A world-renowned science historian, Naomi Oreskes has written a landmark book, Merchants of Doubt, revealing how a small, industry-financed group of spin-doctors has been trying to muddle the public discourse on phenomena ranging from tobacco smoke to climate change. She visited Orcas Island on Sunday, March 15, 2015, to counter this misinformation and address today’s pressing question in her lecture on “Why Should We Trust Climate Science?”
In this Orcas Currents event, Oreskes drew on historical examples to demonstrate how science works in actual practice and why we should trust the widespread consensus that burning fossil fuels is the primary cause of climate change. It is derived from a popular TED talk she presented in New York City, “Why We Should Trust Scientists.”
Orcas Currents Presentation Audio
Oreskes earned a Ph.D. from Stanford University in the history of science, specializing in earth and environmental sciences. Before coming to Harvard in 2013, she served as Professor of History and Science Studies at the University of California, San Diego, examining the history of plate tectonics and the theory of continental drift. She is particularly interested in trying to understand scientific consensus and dissent.

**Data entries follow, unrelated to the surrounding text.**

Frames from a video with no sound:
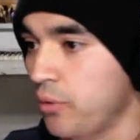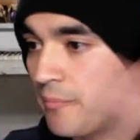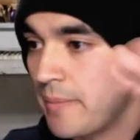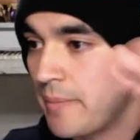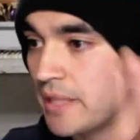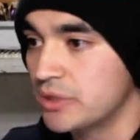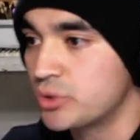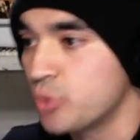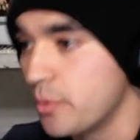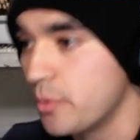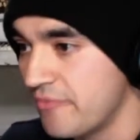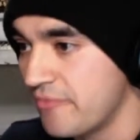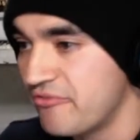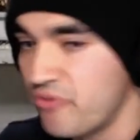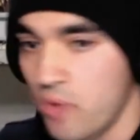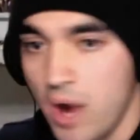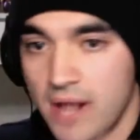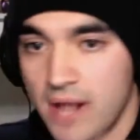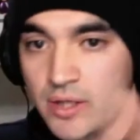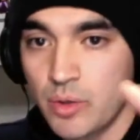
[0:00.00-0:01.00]
been through it
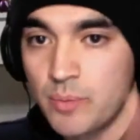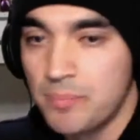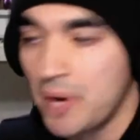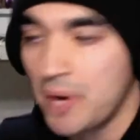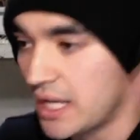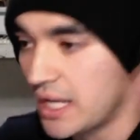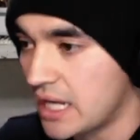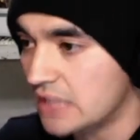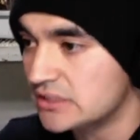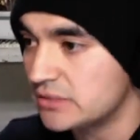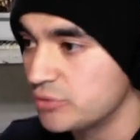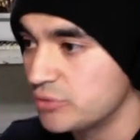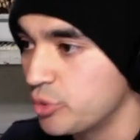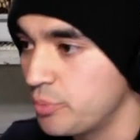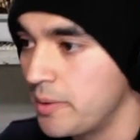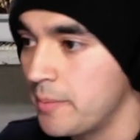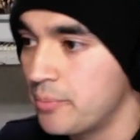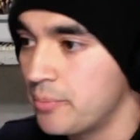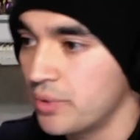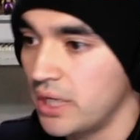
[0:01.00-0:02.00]
before. I know we probably got some new
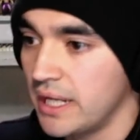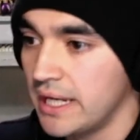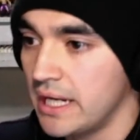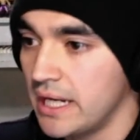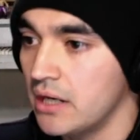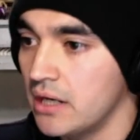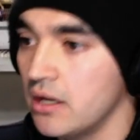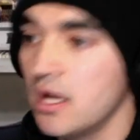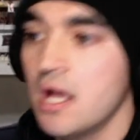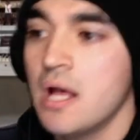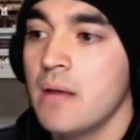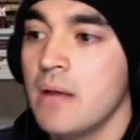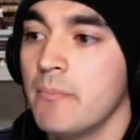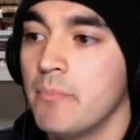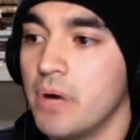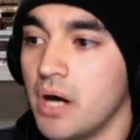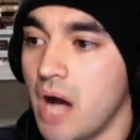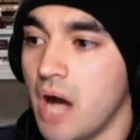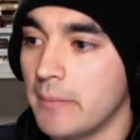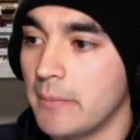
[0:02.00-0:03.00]
people in here,
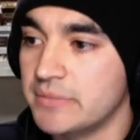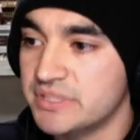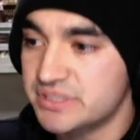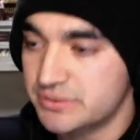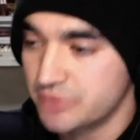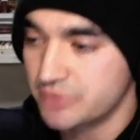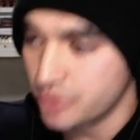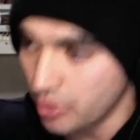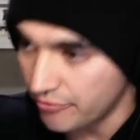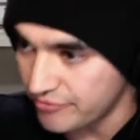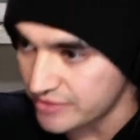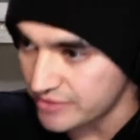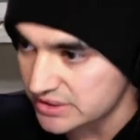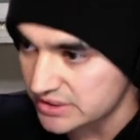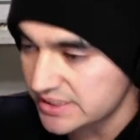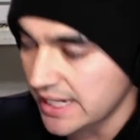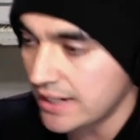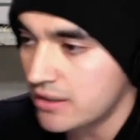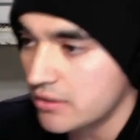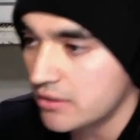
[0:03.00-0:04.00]
but I'm just, for the
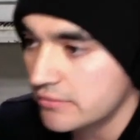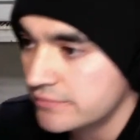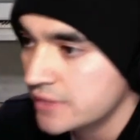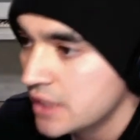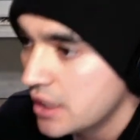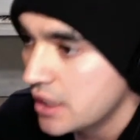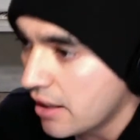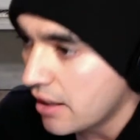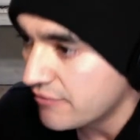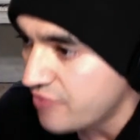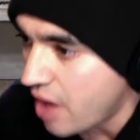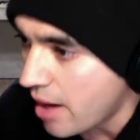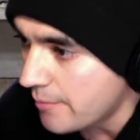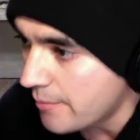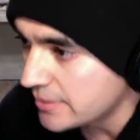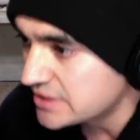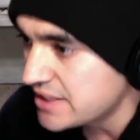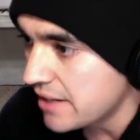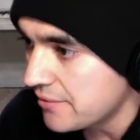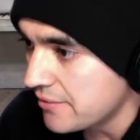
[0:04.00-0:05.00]
sake of
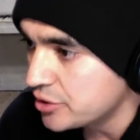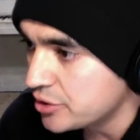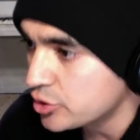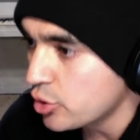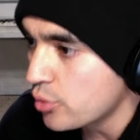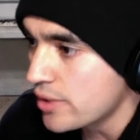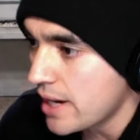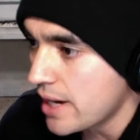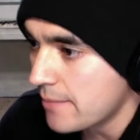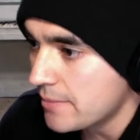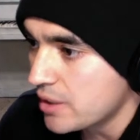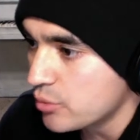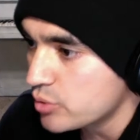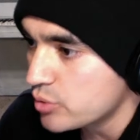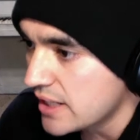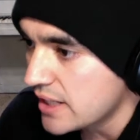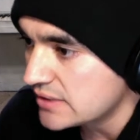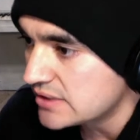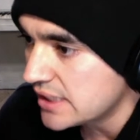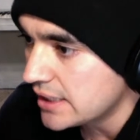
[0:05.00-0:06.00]
commentary, you know what I mean when I
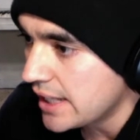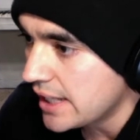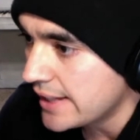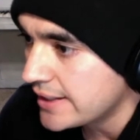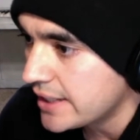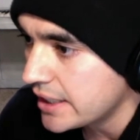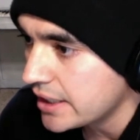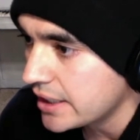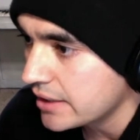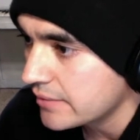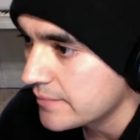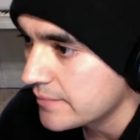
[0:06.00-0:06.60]
say leg kick.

Naomi Oreskes is among the best-known and most-respected historians of science in the world. Her articles and essays have appeared in The New York Times, Washington Post, Los Angeles Times, Nature and Science. Her book Merchants of Doubt won the coveted Watson-Davis Prize of the History of Science Society.

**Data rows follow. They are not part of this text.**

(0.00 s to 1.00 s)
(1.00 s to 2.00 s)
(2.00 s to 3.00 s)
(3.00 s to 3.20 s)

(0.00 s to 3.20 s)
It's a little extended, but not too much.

In March 2015, SONY Pictures released a feature-length documentary, “Merchants of Doubt,” inspired by the book and starring Oreskes in a lead role. It focused a glaring light on fossil-industry attempts to obfuscate climate science. View trailer.

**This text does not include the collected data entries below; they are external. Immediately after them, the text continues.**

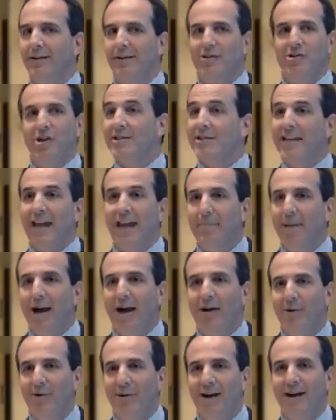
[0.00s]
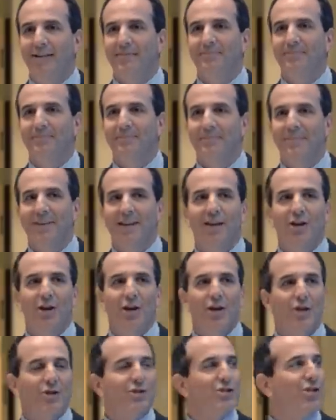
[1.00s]
Just came out, right?
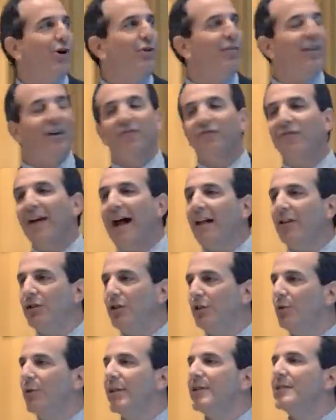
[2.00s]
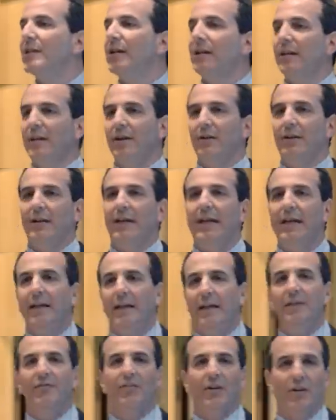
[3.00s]
So their value is clearly
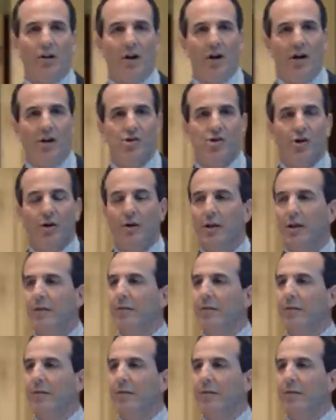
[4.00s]
even larger.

Cosponsored by the Orcas Island Public Library, Friends of the San Juans, and Coates Vineyards, the lecture began at 4:00 p.m. in Orcas Island Community Church, Eastsound, with an audience of about 185 enthusiastic listeners in attendance. The subsequent question-and-answer session lasted over half an hour. Afterward, the Orcas Island High School Environment Club hosted a reception and book-signing for Oreskes.
This was the first in a series of three events involving science, technology, and culture that Orcas Currents presented in the Spring of 2015.